### WORK TO COMPLETE
Each line in the entries that has the word "video" has to be copied.

### DATA UNDER STUDY
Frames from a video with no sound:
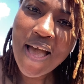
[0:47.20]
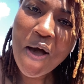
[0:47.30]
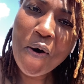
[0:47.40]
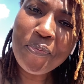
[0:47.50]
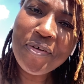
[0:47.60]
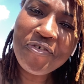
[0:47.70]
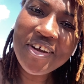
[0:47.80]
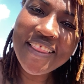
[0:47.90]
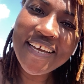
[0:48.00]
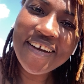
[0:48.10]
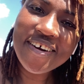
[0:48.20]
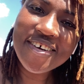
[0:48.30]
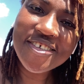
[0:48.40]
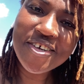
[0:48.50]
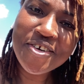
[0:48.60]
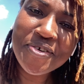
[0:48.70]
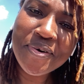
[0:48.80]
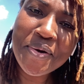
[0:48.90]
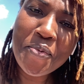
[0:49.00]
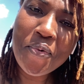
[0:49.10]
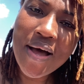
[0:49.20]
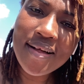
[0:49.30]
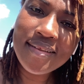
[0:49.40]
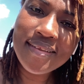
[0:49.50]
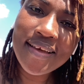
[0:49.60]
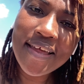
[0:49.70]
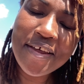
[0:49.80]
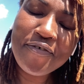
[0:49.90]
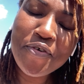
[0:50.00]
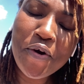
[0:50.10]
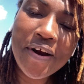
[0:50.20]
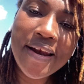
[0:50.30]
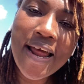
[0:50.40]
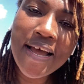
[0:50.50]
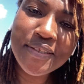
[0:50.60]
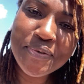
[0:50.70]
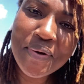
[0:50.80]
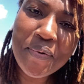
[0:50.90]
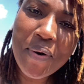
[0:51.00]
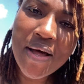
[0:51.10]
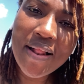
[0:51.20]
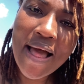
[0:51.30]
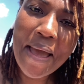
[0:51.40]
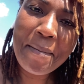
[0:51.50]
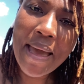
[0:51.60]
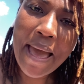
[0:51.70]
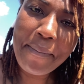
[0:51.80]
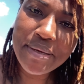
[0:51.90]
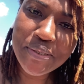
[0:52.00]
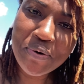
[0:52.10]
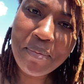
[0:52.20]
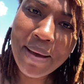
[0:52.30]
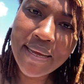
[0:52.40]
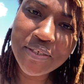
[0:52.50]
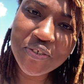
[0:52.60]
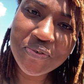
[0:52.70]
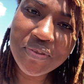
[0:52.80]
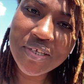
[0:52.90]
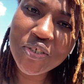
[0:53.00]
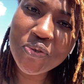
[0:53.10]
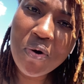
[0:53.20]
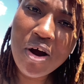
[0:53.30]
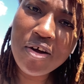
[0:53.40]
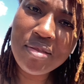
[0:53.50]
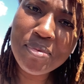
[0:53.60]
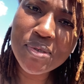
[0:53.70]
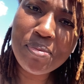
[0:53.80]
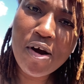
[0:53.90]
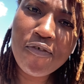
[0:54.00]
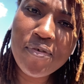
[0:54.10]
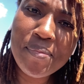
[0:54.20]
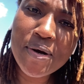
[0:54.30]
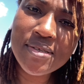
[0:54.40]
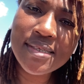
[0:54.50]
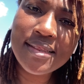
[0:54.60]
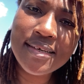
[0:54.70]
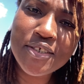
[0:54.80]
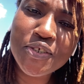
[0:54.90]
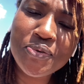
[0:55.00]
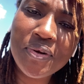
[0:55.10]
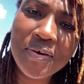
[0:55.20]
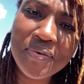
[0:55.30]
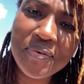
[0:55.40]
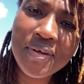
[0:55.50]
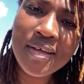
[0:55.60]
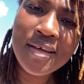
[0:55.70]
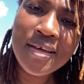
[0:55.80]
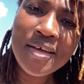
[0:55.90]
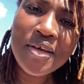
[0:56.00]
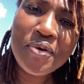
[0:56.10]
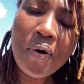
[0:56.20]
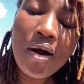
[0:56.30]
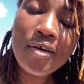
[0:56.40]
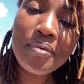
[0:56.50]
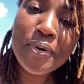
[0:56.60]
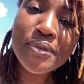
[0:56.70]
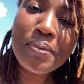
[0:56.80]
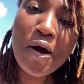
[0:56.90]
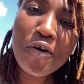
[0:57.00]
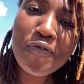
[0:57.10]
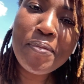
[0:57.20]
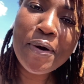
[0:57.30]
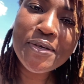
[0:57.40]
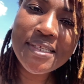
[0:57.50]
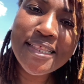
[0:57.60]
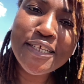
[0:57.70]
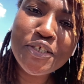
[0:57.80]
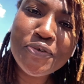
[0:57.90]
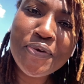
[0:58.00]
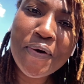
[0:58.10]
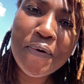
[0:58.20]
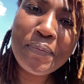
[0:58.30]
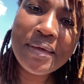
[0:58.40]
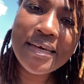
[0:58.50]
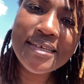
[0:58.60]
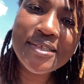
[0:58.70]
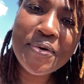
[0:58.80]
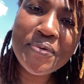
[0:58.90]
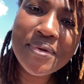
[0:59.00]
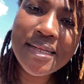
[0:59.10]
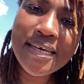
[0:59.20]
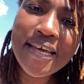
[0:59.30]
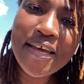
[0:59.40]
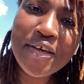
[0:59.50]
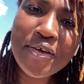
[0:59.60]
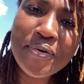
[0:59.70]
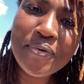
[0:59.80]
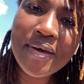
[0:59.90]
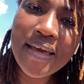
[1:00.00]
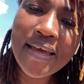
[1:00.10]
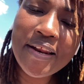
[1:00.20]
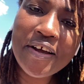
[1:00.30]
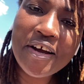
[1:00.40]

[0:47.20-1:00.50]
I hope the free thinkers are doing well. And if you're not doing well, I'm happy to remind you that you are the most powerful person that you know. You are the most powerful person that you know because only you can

--

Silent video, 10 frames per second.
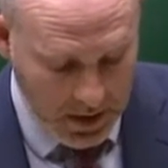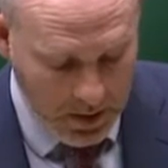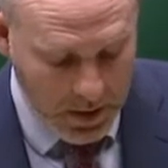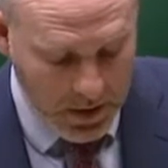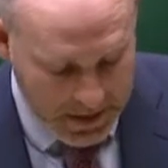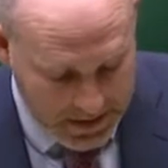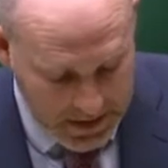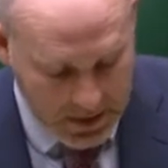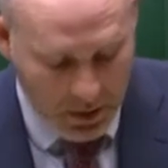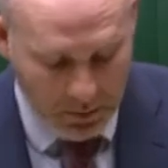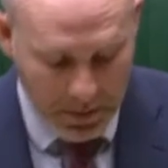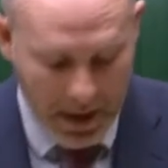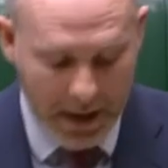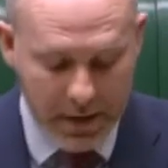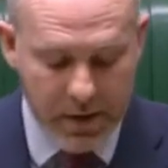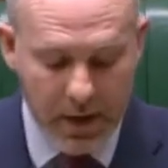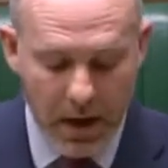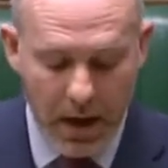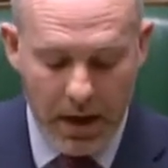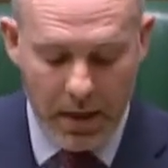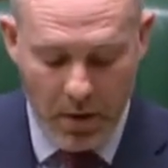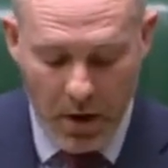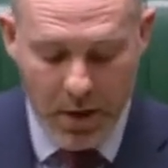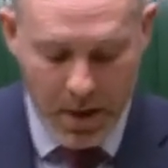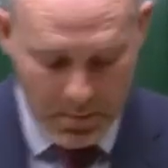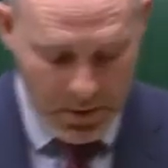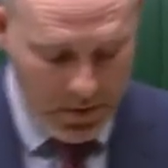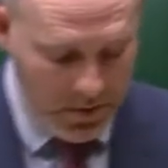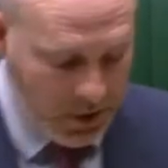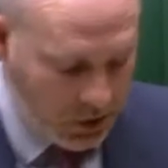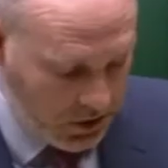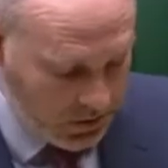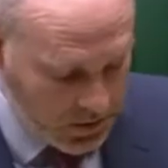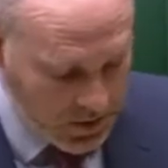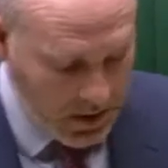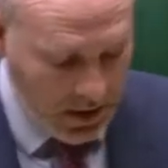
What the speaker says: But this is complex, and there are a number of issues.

---

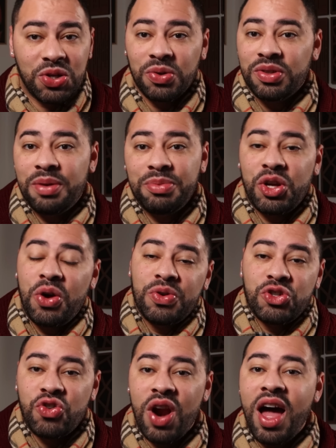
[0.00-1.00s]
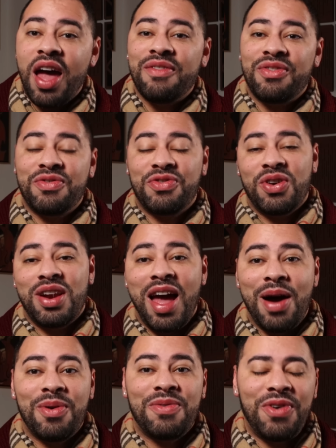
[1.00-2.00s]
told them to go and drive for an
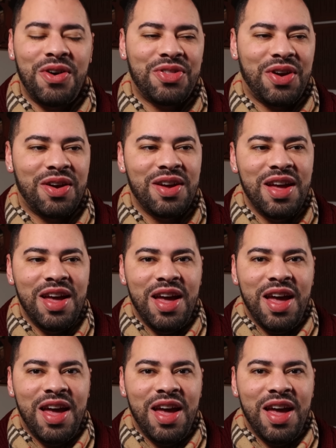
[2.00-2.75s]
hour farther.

### RESPONSE TO THIS EXERCISE
Frames from a video with no sound:
Silent video, 10 frames per second.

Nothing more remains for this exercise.